<tt id="6hsgl"><pre id="6hsgl"><pre id="6hsgl"></pre></pre></tt>
          <nav id="6hsgl"><th id="6hsgl"></th></nav>
          国产免费网站看v片元遮挡,一亚洲一区二区中文字幕,波多野结衣一区二区免费视频,天天色综网,久久综合给合久久狠狠狠,男人的天堂av一二三区,午夜福利看片在线观看,亚洲中文字幕在线无码一区二区
            Home>News Center>World
                   
           

          Former first lady always at Reagan's side
          (Agencies)
          Updated: 2004-06-06 10:18

          Ronald Reagan's fierce protector was there to the end.

          Nancy Reagan was at the Gipper's side for a half-century in his journey from motion pictures and head of the Screen Actors Guild to California governor and president of the United States. He called her Mommy. She called him Ronnie.


          Nancy Reagan proudly watches as her husband Ronald Reagan takes the oath of office at the Capitol in this Jan. 20, 1981 file photo. [AP Photo]

          "My family and I would like the world to know that President Ronald Reagan has passed away after 10 years of Alzheimer's disease at 93 years of age. We appreciate everyone's prayers," Nancy Reagan said Saturday.

          Nancy Reagan was there as caregiver when Alzheimer's disease sapped his memory in the sunset of his life at the couple's Bel-Air home. The nation's 40th chief executive knew it would be tough on the light of his life.

          "I only wish there was some way I could spare Nancy from this painful experience," Reagan wrote in his poignant November 1994 letter to the American people disclosing he was diagnosed with Alzheimer's.

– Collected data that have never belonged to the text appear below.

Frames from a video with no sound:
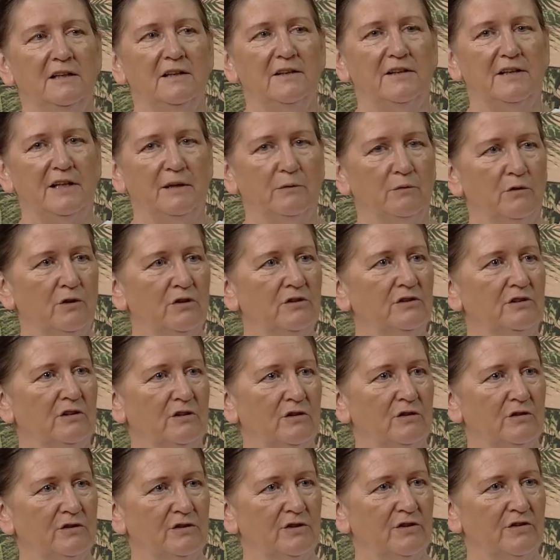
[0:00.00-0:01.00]
they want
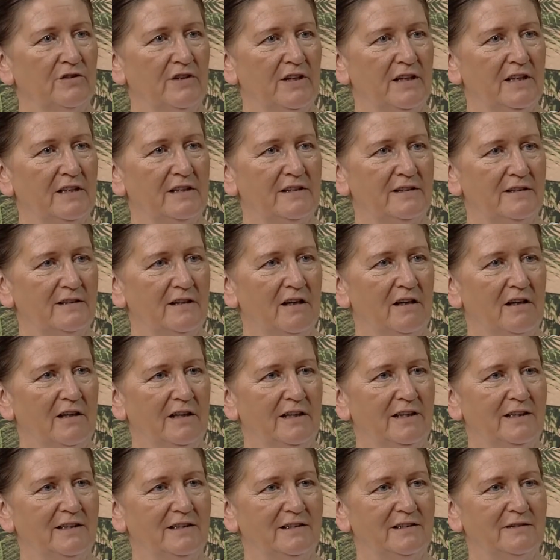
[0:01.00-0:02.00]
God on their
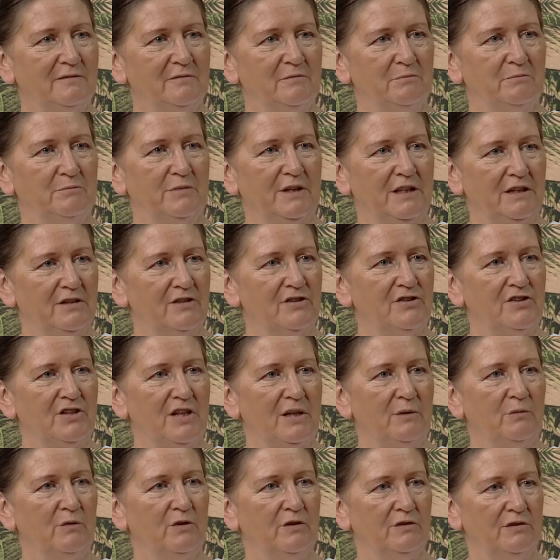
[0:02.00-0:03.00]
side because
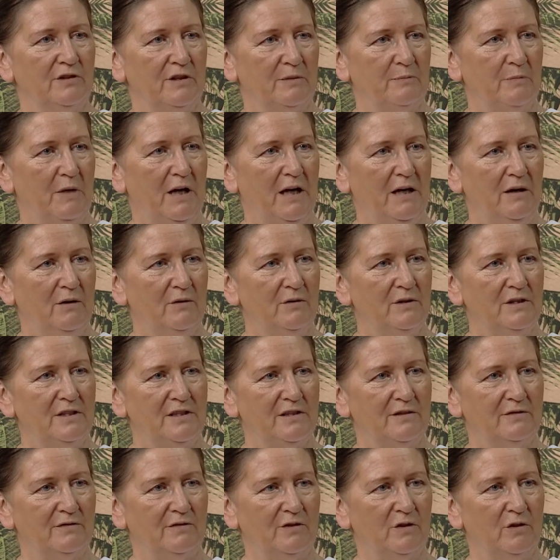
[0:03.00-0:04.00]
they want the
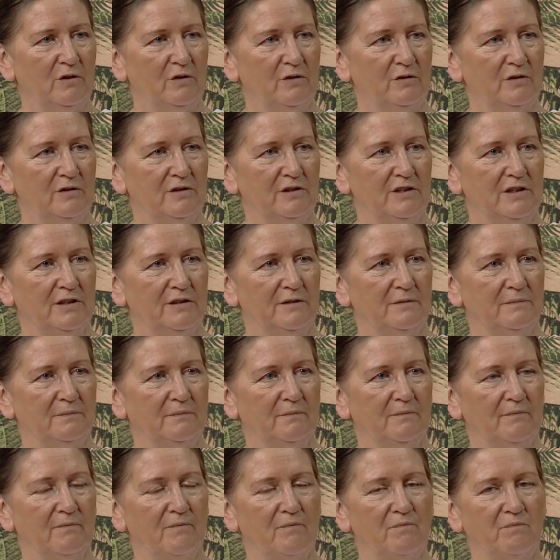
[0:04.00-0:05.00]
powers of God.
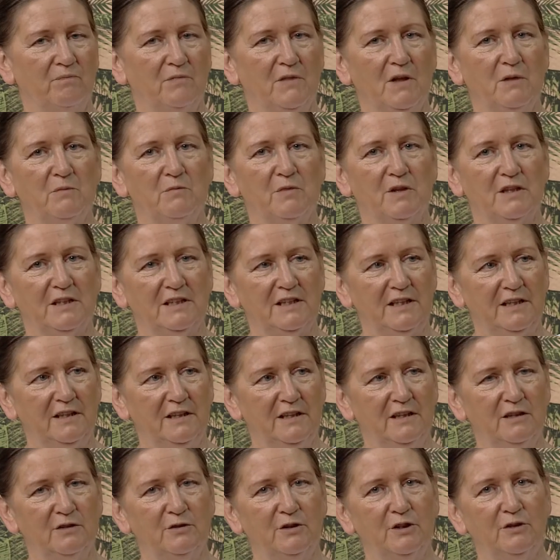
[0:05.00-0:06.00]
But
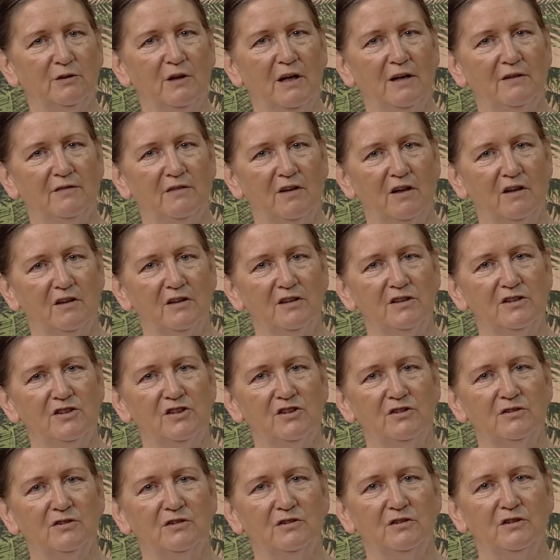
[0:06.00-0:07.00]
here you have
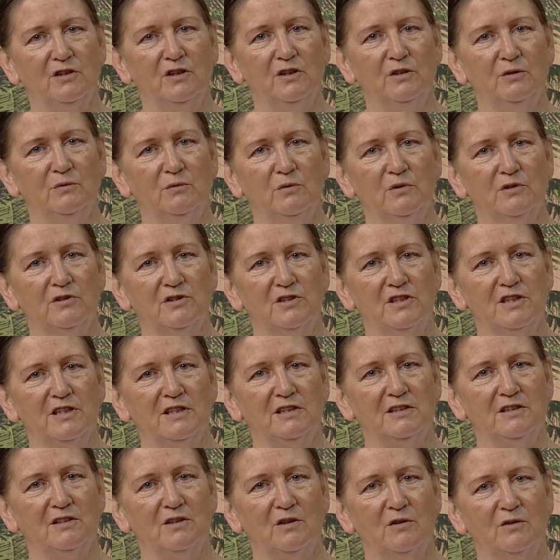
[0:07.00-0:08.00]
Arjuna, who
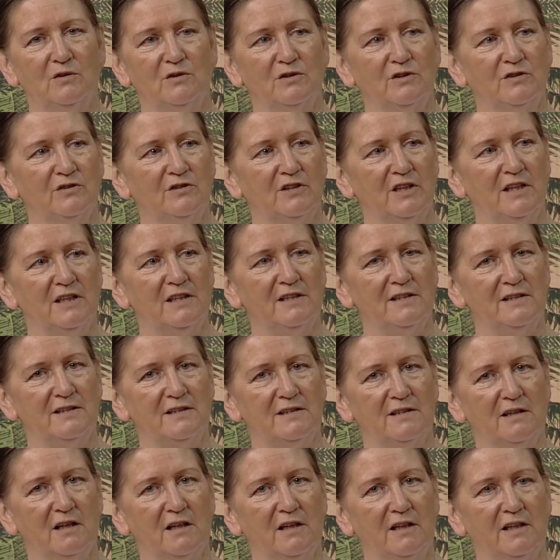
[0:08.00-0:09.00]
wanted God on his
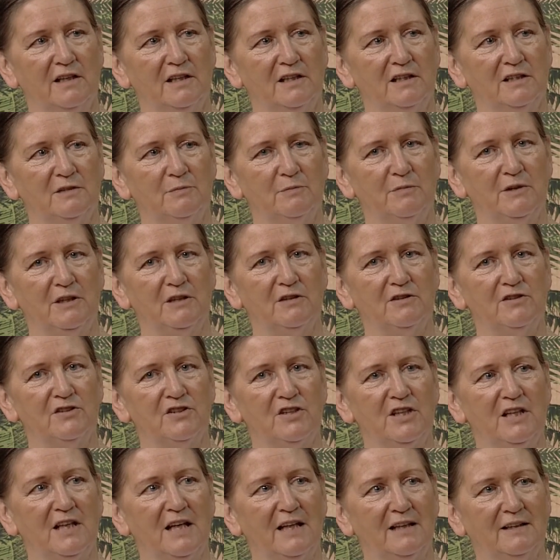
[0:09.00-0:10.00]
side
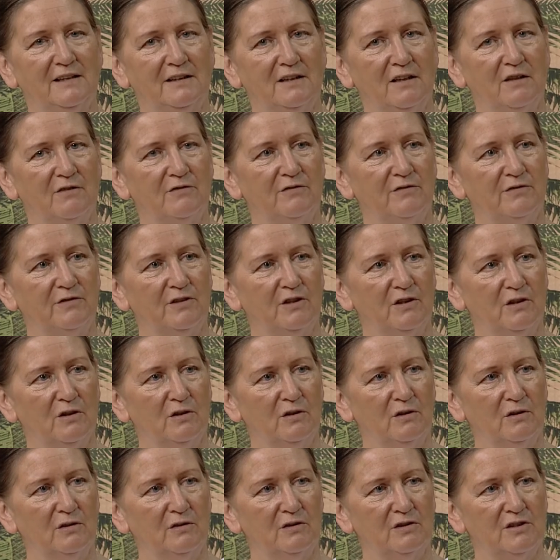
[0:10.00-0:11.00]
because he had love for
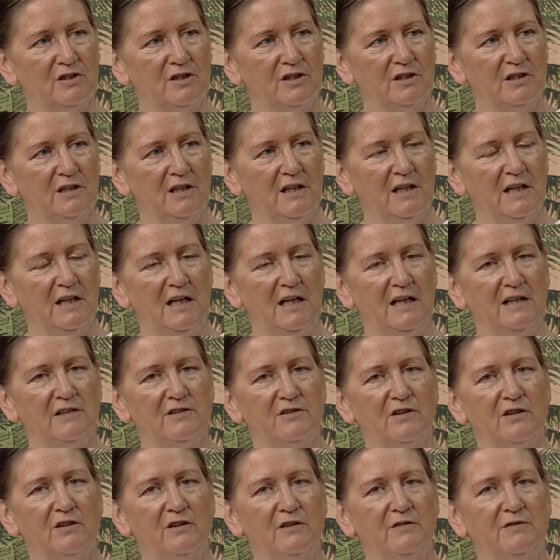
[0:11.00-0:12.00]
God. And
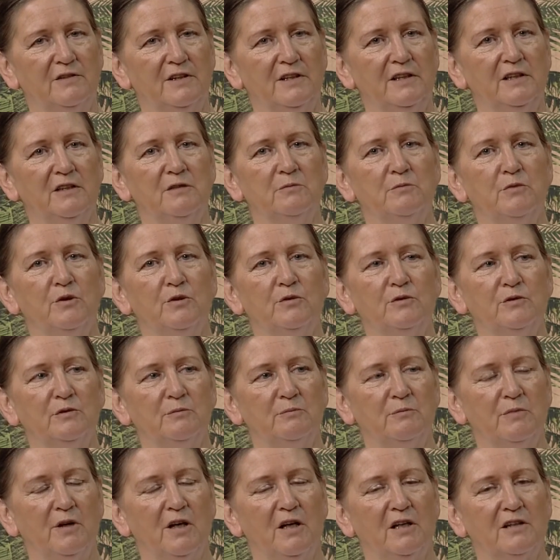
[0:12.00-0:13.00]
so a very
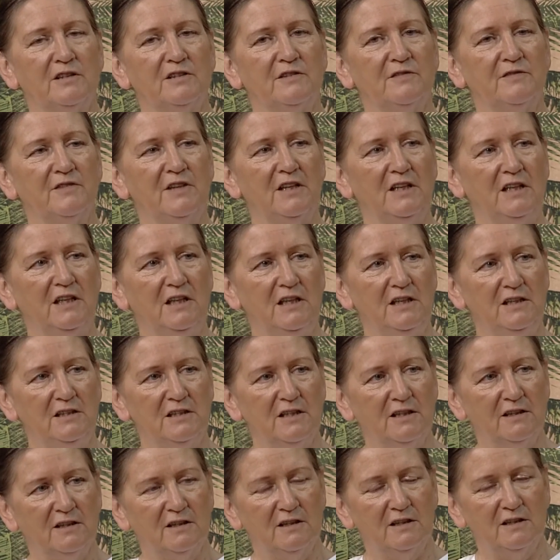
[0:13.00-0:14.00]
important part of the
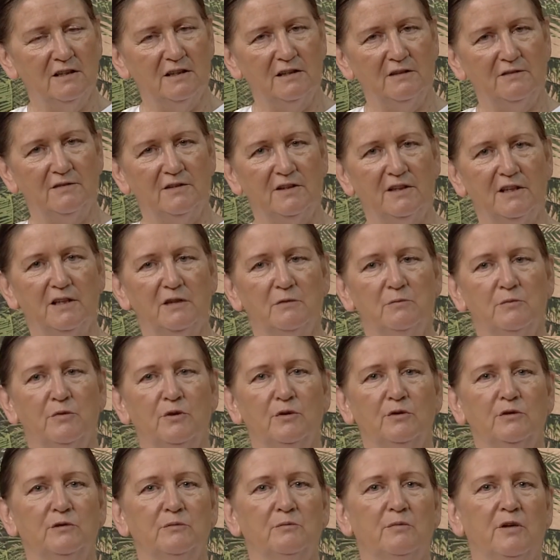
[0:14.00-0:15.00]
Gita, a very
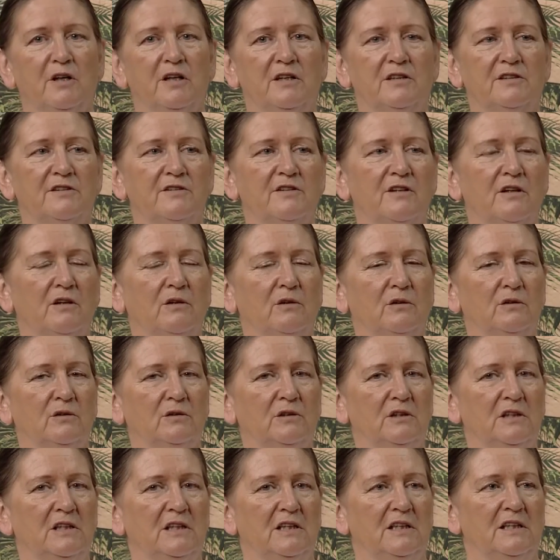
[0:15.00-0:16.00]
important part of the
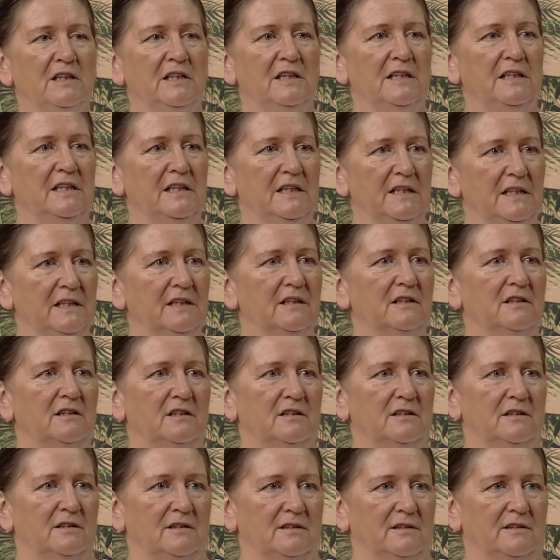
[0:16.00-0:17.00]
whole
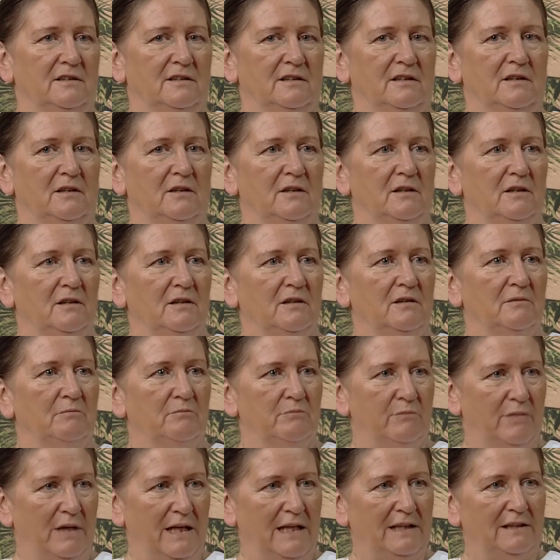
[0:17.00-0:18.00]
inner
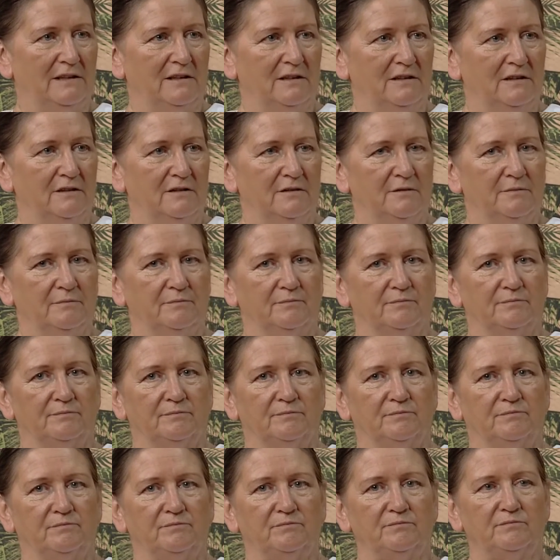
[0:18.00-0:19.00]
battle,
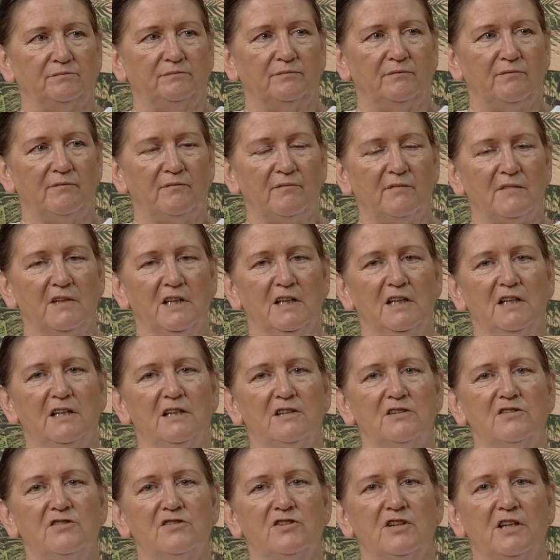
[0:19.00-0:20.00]

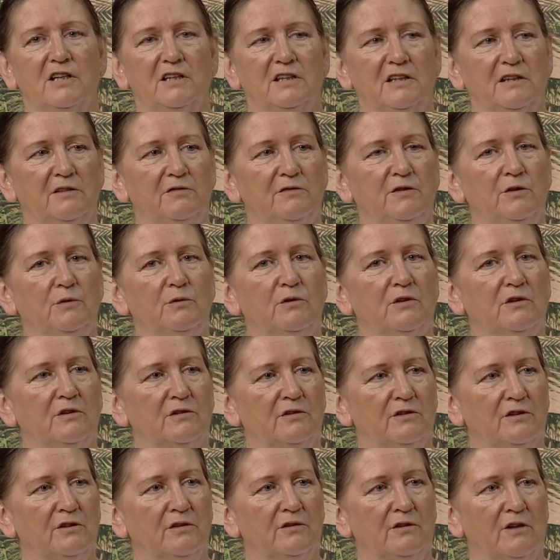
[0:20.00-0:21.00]
is that if you are
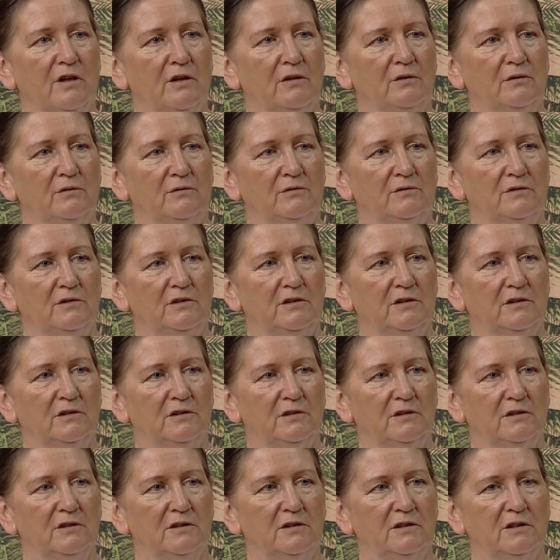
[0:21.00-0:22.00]
on your own,
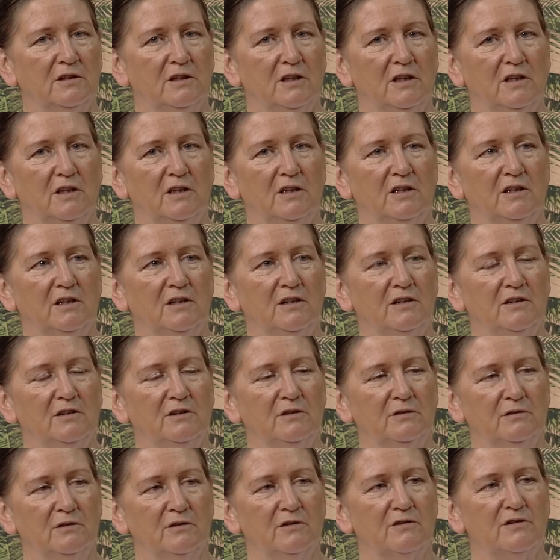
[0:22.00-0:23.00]

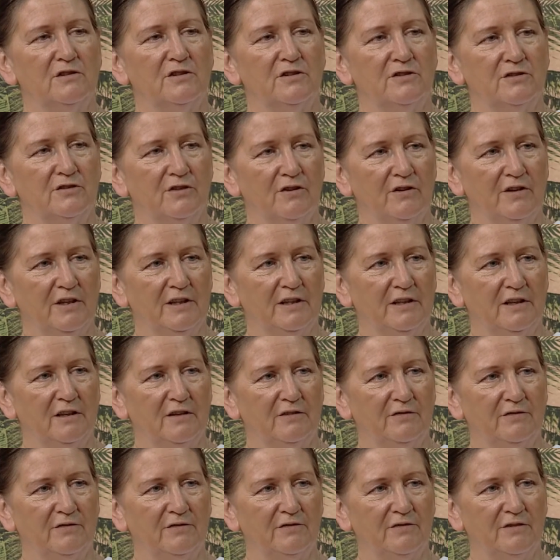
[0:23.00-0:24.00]
you're not strong
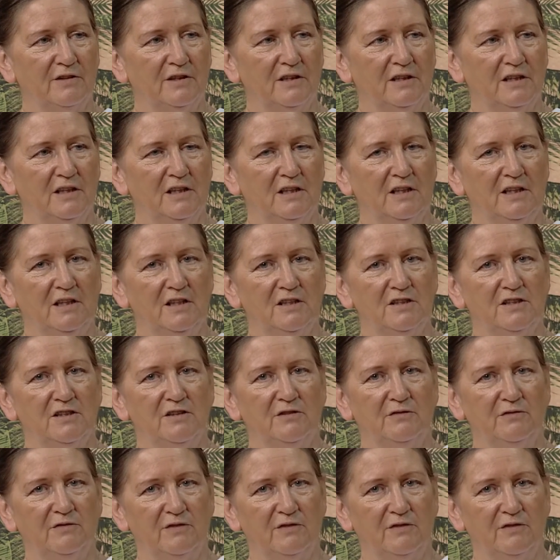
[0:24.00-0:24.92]
enough to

          When asked about the president during those declining years, Mrs. Reagan seemed to force a smile before saying simply, "He's OK." There were no details, no elaboration.

          "You know that it's a progressive disease and that there's no place to go but down, no light at the end of the tunnel," she wrote in the book "I Love You, Ronnie," a collection of letters he wrote to her, published in 2000. "You get tired and frustrated, because you have no control and you feel helpless."

          Yet Reagan's protector was always on the job. When he fell and broke his hip in January 2001, she was with him at the hospital night and day.

          "I think the only time that they were able to get me out was they wouldn't let me in the operating room. But otherwise, I was there," she said.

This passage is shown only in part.